| TASK BRIEF |
Locate "Video frames at" in the data below, then output the line it is on and all following lines through the last, word for word. Skip any pictures.

| RECORDS SUPPLIED |
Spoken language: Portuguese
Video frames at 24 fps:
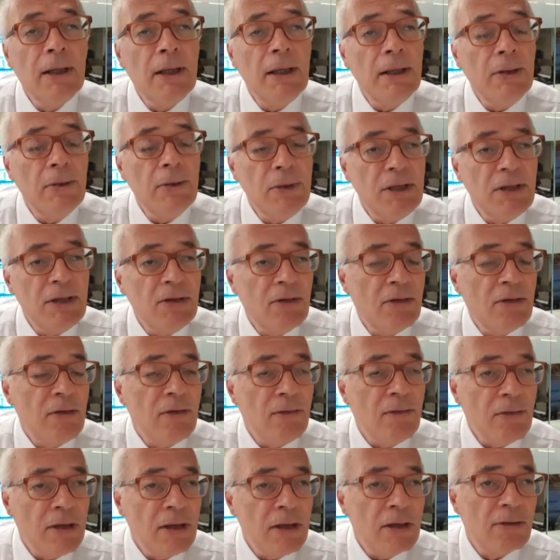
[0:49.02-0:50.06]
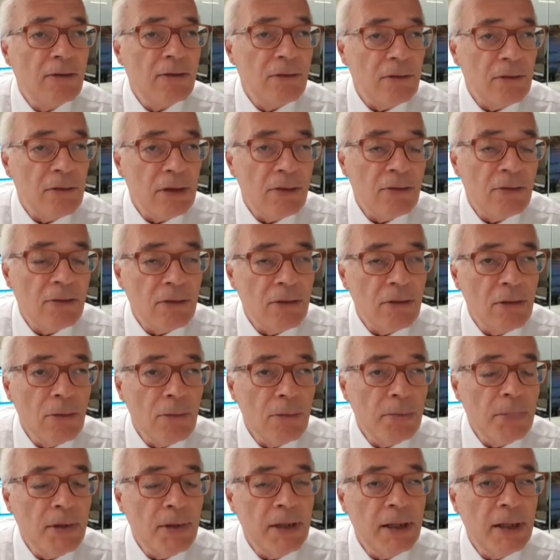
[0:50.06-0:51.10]
e o índice VIX, o índice do
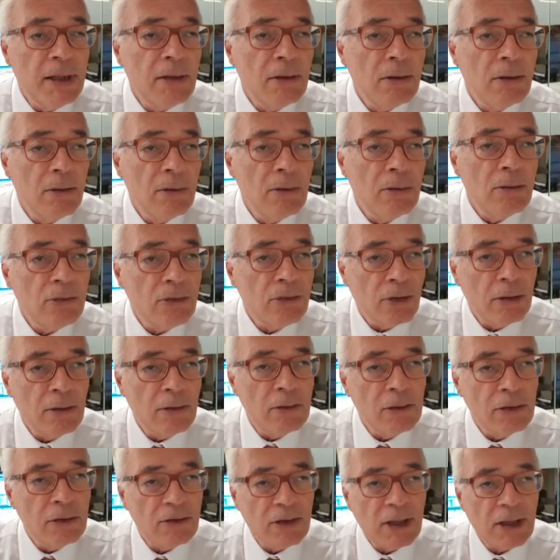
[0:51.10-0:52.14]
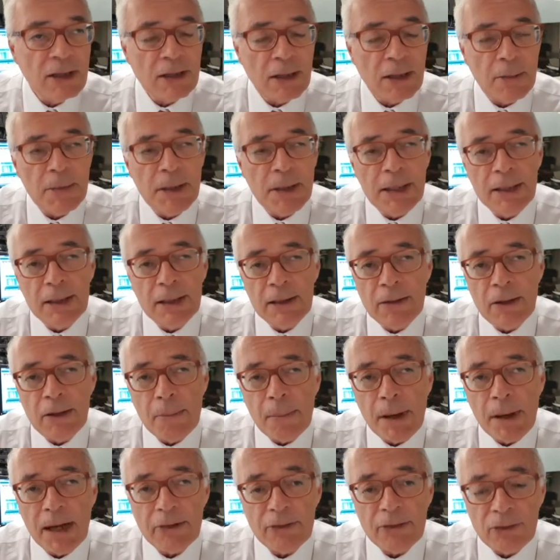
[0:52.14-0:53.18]
pânico, chegou a estar trabalhando
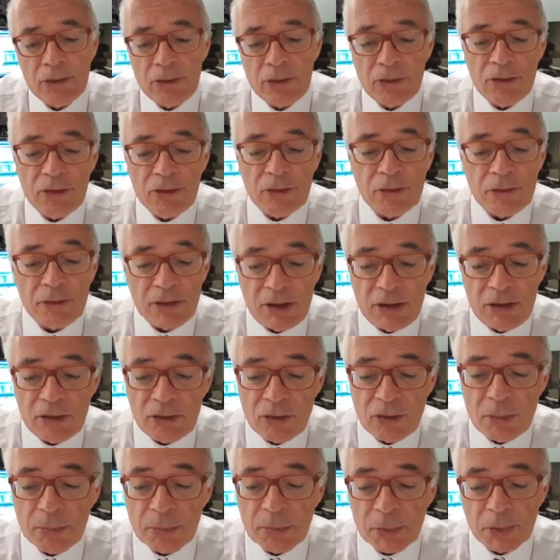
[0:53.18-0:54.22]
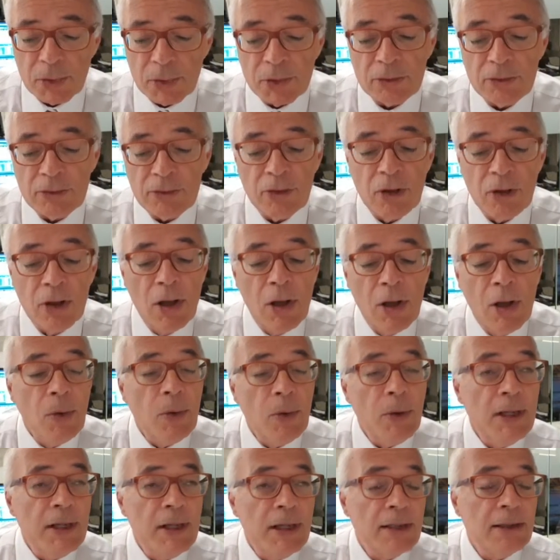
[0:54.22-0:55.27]
abaixo de 20 pontos.
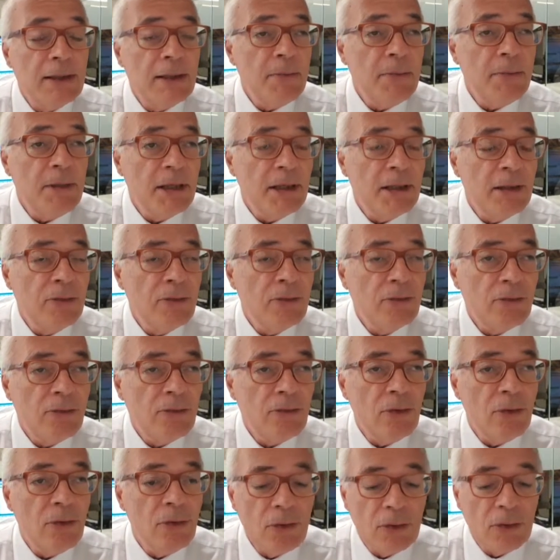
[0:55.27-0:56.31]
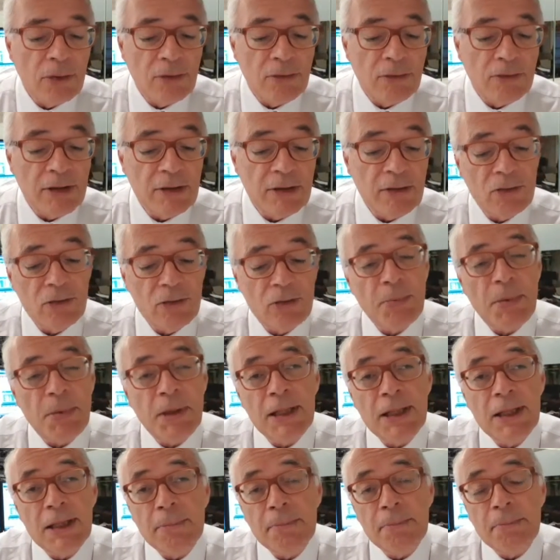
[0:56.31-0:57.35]
O Irã também anunciou que vai
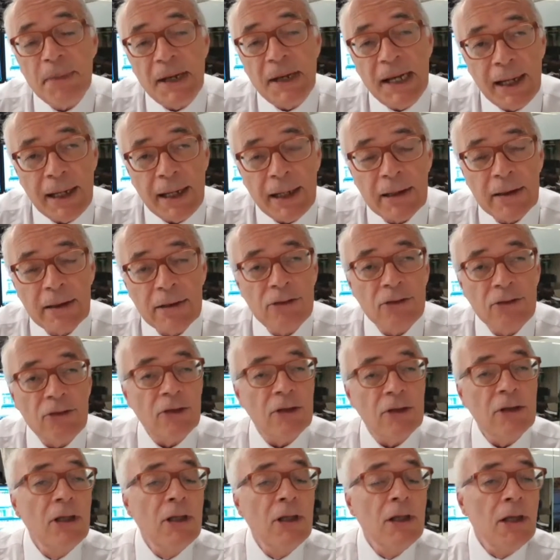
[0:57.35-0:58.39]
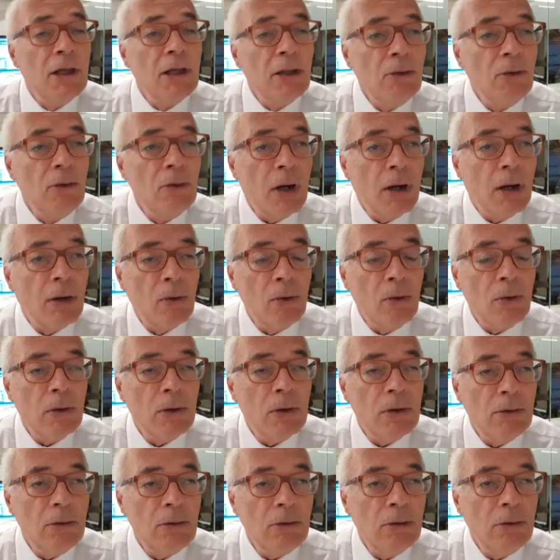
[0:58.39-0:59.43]
suspender parte do
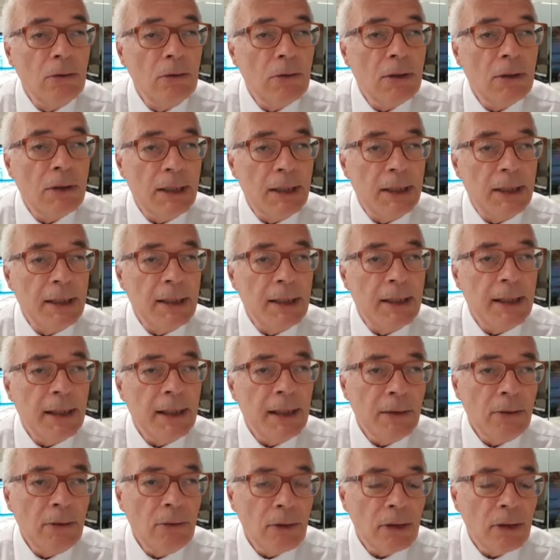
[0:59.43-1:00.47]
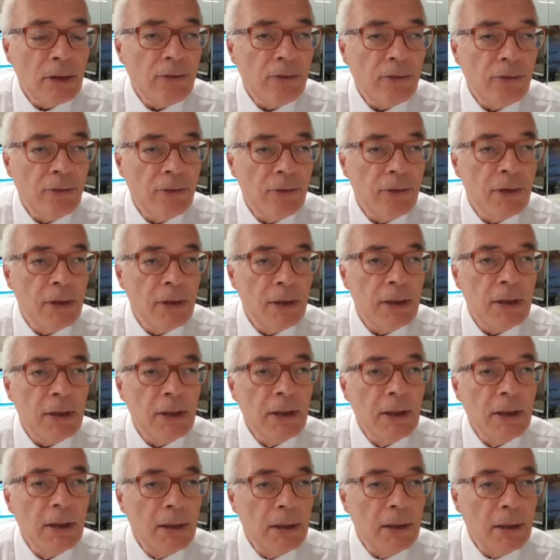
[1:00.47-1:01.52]
acordo nuclear no que foi.
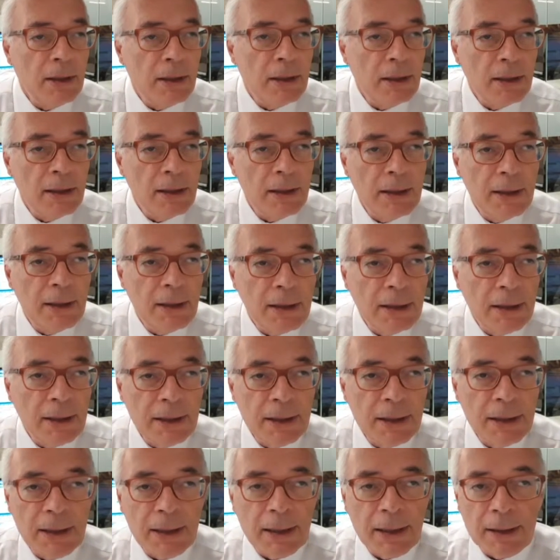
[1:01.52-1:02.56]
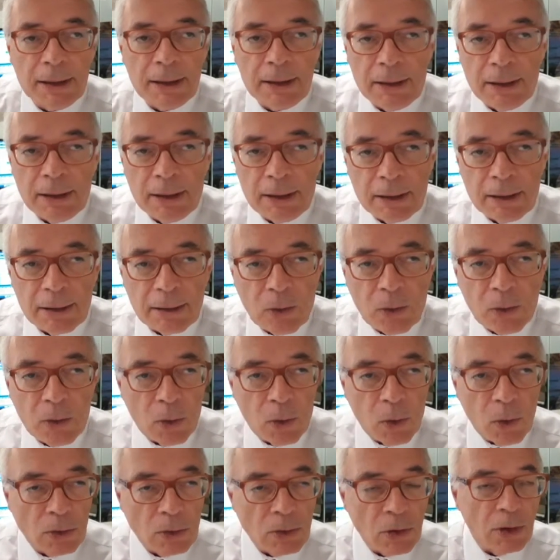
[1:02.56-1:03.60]
É,
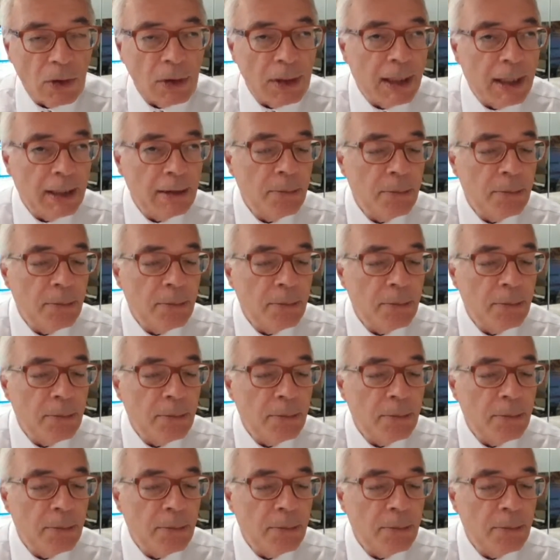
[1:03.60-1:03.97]
controlado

| RESPONSE TO THE TASK |
Video frames at 24 fps:
[0:49.02-0:50.06]
[0:50.06-0:51.10]
e o índice VIX, o índice do
[0:51.10-0:52.14]
[0:52.14-0:53.18]
pânico, chegou a estar trabalhando
[0:53.18-0:54.22]
[0:54.22-0:55.27]
abaixo de 20 pontos.
[0:55.27-0:56.31]
[0:56.31-0:57.35]
O Irã também anunciou que vai
[0:57.35-0:58.39]
[0:58.39-0:59.43]
suspender parte do
[0:59.43-1:00.47]
[1:00.47-1:01.52]
acordo nuclear no que foi.
[1:01.52-1:02.56]
[1:02.56-1:03.60]
É,
[1:03.60-1:03.97]
controlado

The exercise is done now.